# [PROBLEM DESCRIPTION]
The records below need to be set down again exactly; their images stay out.

# [DATA SUPPLIED]
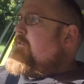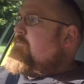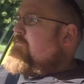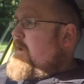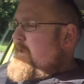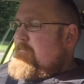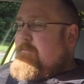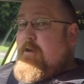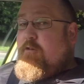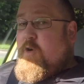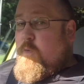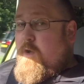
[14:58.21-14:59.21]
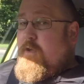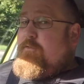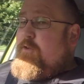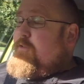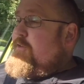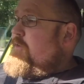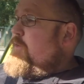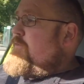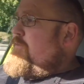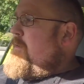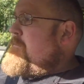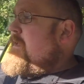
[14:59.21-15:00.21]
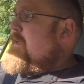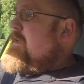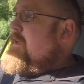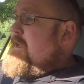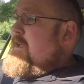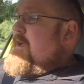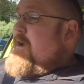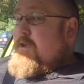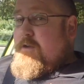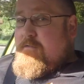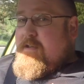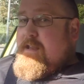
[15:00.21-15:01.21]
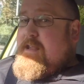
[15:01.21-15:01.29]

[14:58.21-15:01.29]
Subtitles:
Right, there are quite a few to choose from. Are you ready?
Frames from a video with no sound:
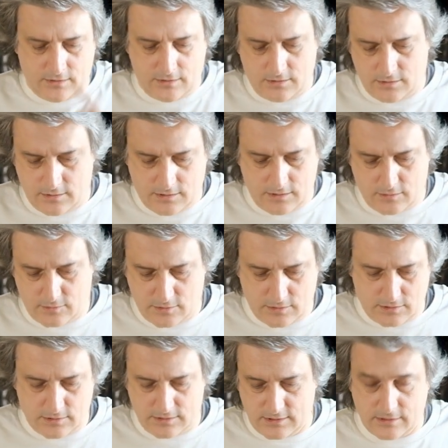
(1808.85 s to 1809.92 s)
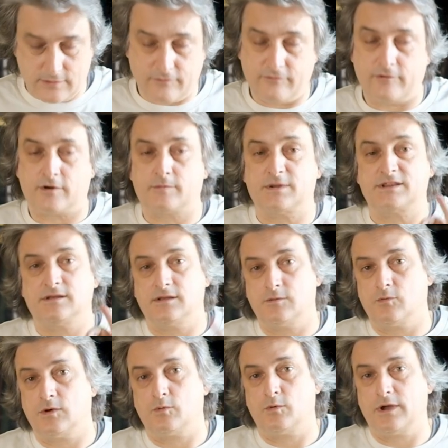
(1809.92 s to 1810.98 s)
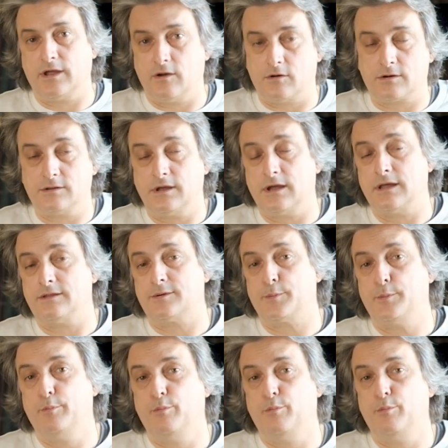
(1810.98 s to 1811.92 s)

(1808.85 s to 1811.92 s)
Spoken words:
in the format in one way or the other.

# [WORKED SOLUTION]
[14:58.21-14:59.21]
[14:59.21-15:00.21]
[15:00.21-15:01.21]
[15:01.21-15:01.29]

[14:58.21-15:01.29]
Subtitles:
Right, there are quite a few to choose from. Are you ready?
Frames from a video with no sound:
(1808.85 s to 1809.92 s)
(1809.92 s to 1810.98 s)
(1810.98 s to 1811.92 s)

(1808.85 s to 1811.92 s)
Spoken words:
in the format in one way or the other.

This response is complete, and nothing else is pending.